:: Task to carry out ::
Leave every picture out and write out the records below exactly.

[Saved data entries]
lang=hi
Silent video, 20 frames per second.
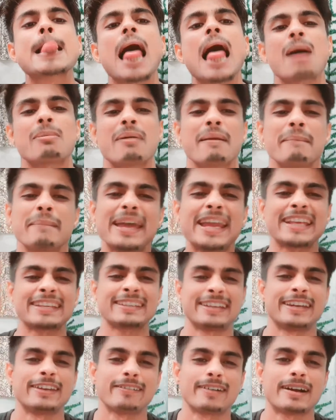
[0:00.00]
अरे मेरे से
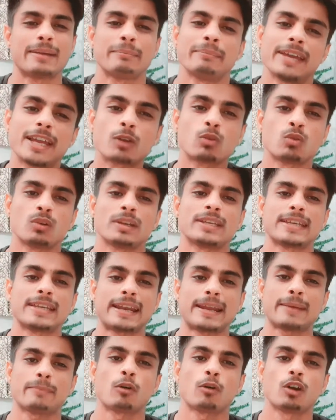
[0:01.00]
नहीं होगा मेरे को नहीं
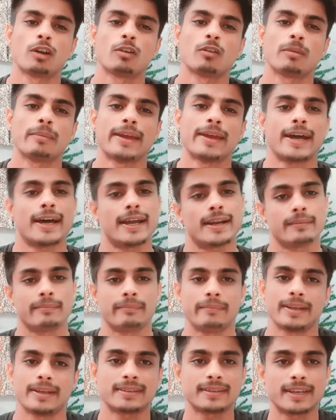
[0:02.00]
जाना बॉलीवुड में यार
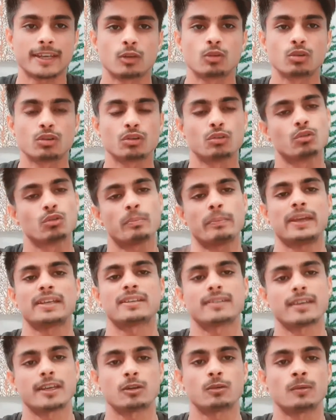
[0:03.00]
मैं सही हूँ यूट्यूब पे ही
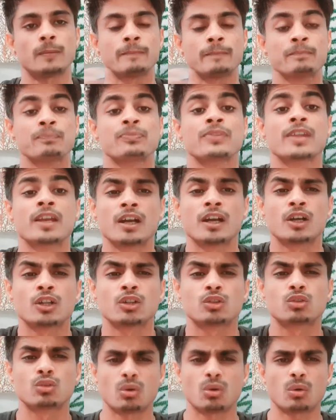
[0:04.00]
सही हूँ
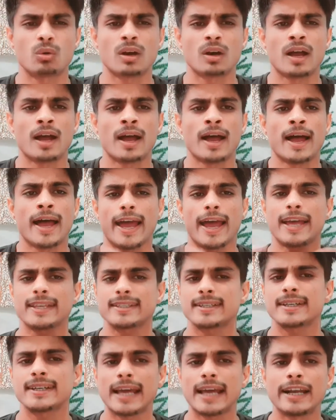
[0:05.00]
तो
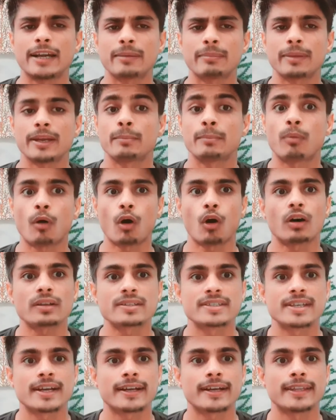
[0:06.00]
ऐसे टैलेंट मैंने बहुत
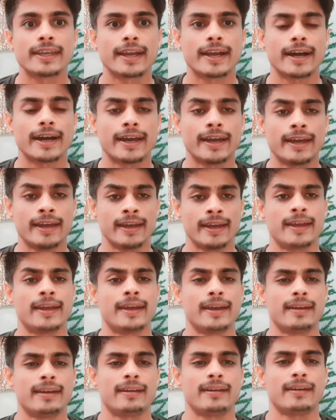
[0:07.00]
जगह देखा है
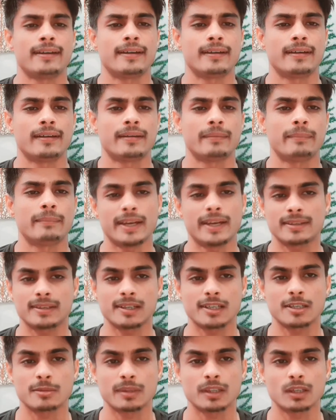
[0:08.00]
मैं एक
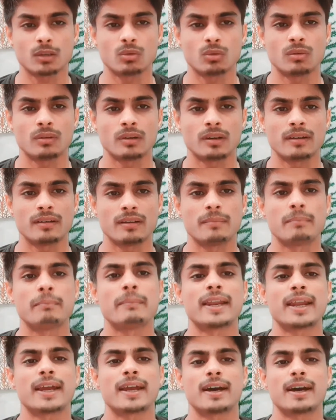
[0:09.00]
सच बताऊ
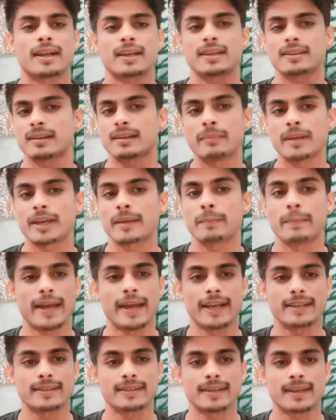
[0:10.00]
मेरे घर के सामने एक
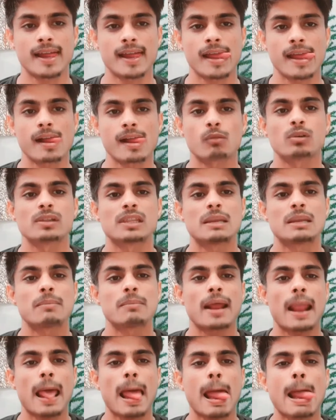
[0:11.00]
भैंस है वो दिन भर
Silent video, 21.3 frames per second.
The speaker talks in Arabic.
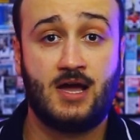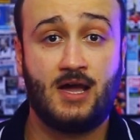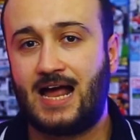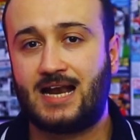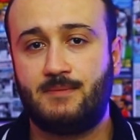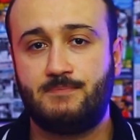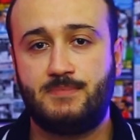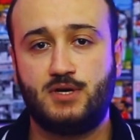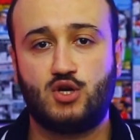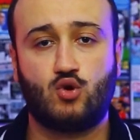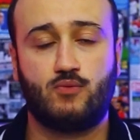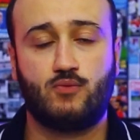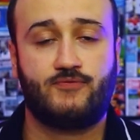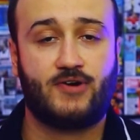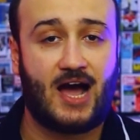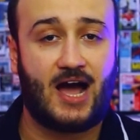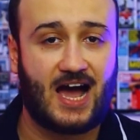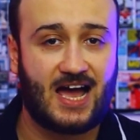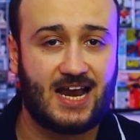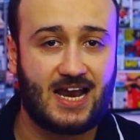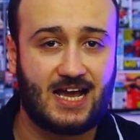أهلا بيكم في
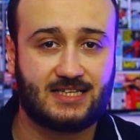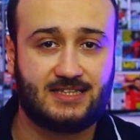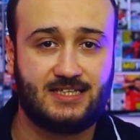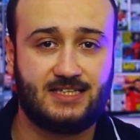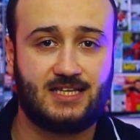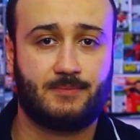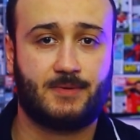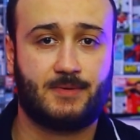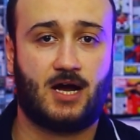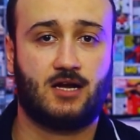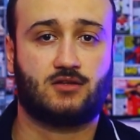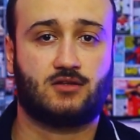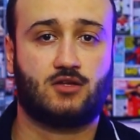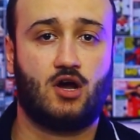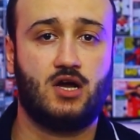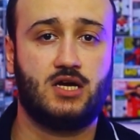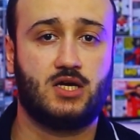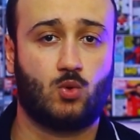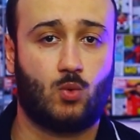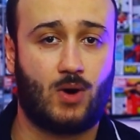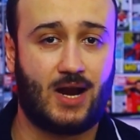حلقة جديدة من
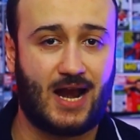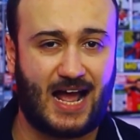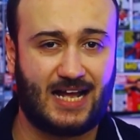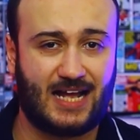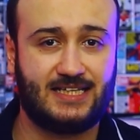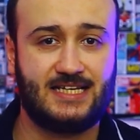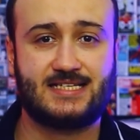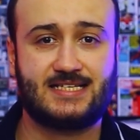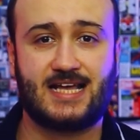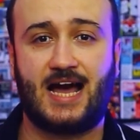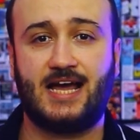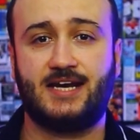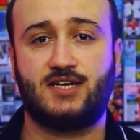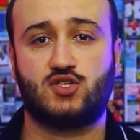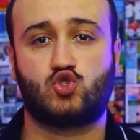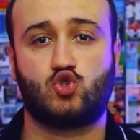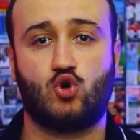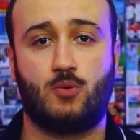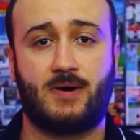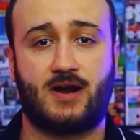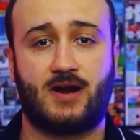عطاير والحديث عن
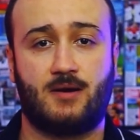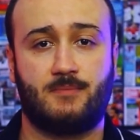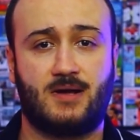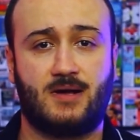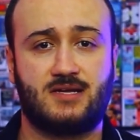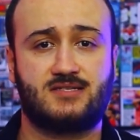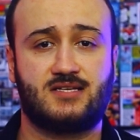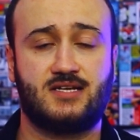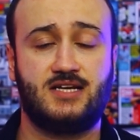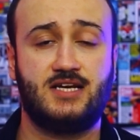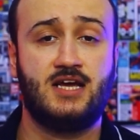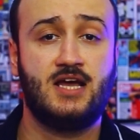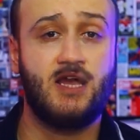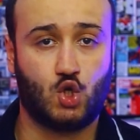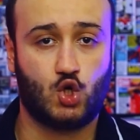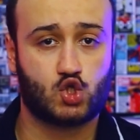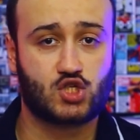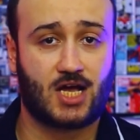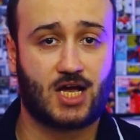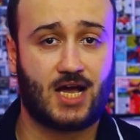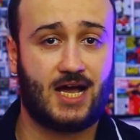السوبر المصري
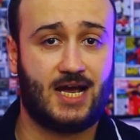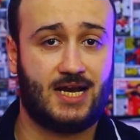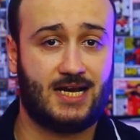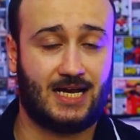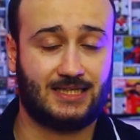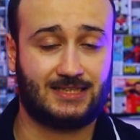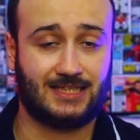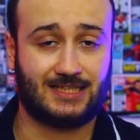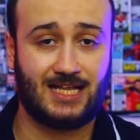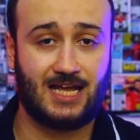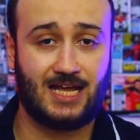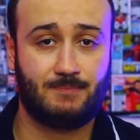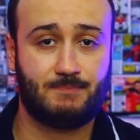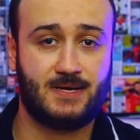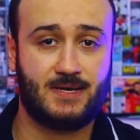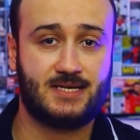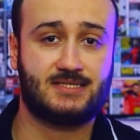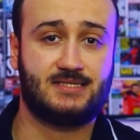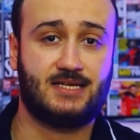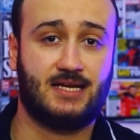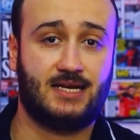النسخة اللي هتتلعب
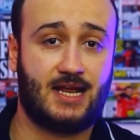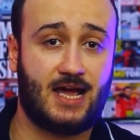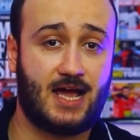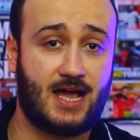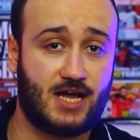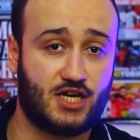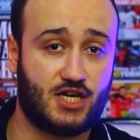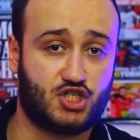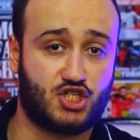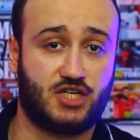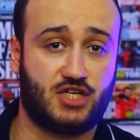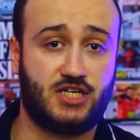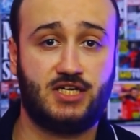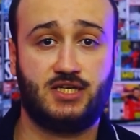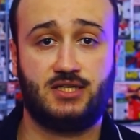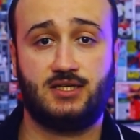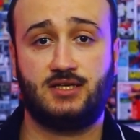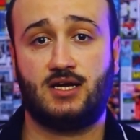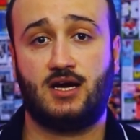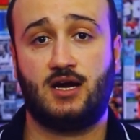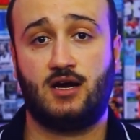بإذن الله
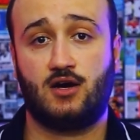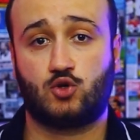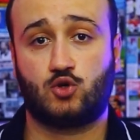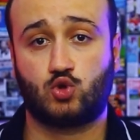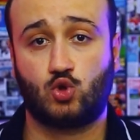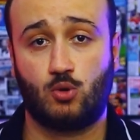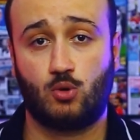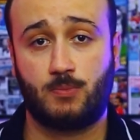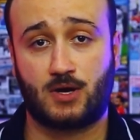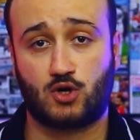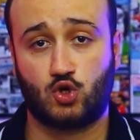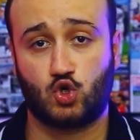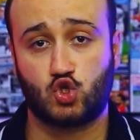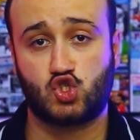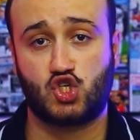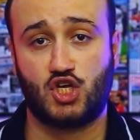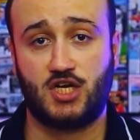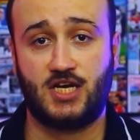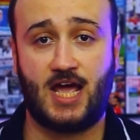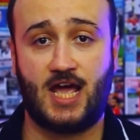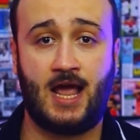20 أكتوبر
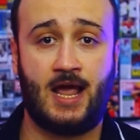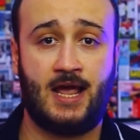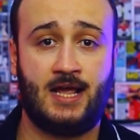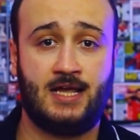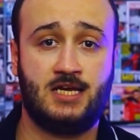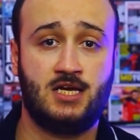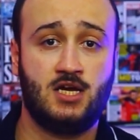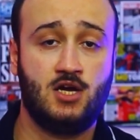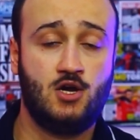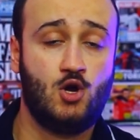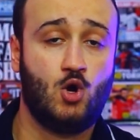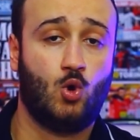نص النهائي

:: Response box ::
lang=hi
Silent video, 20 frames per second.
[0:00.00]
अरे मेरे से
[0:01.00]
नहीं होगा मेरे को नहीं
[0:02.00]
जाना बॉलीवुड में यार
[0:03.00]
मैं सही हूँ यूट्यूब पे ही
[0:04.00]
सही हूँ
[0:05.00]
तो
[0:06.00]
ऐसे टैलेंट मैंने बहुत
[0:07.00]
जगह देखा है
[0:08.00]
मैं एक
[0:09.00]
सच बताऊ
[0:10.00]
मेरे घर के सामने एक
[0:11.00]
भैंस है वो दिन भर
Silent video, 21.3 frames per second.
The speaker talks in Arabic.
أهلا بيكم في
حلقة جديدة من
عطاير والحديث عن
السوبر المصري
النسخة اللي هتتلعب
بإذن الله
20 أكتوبر
نص النهائي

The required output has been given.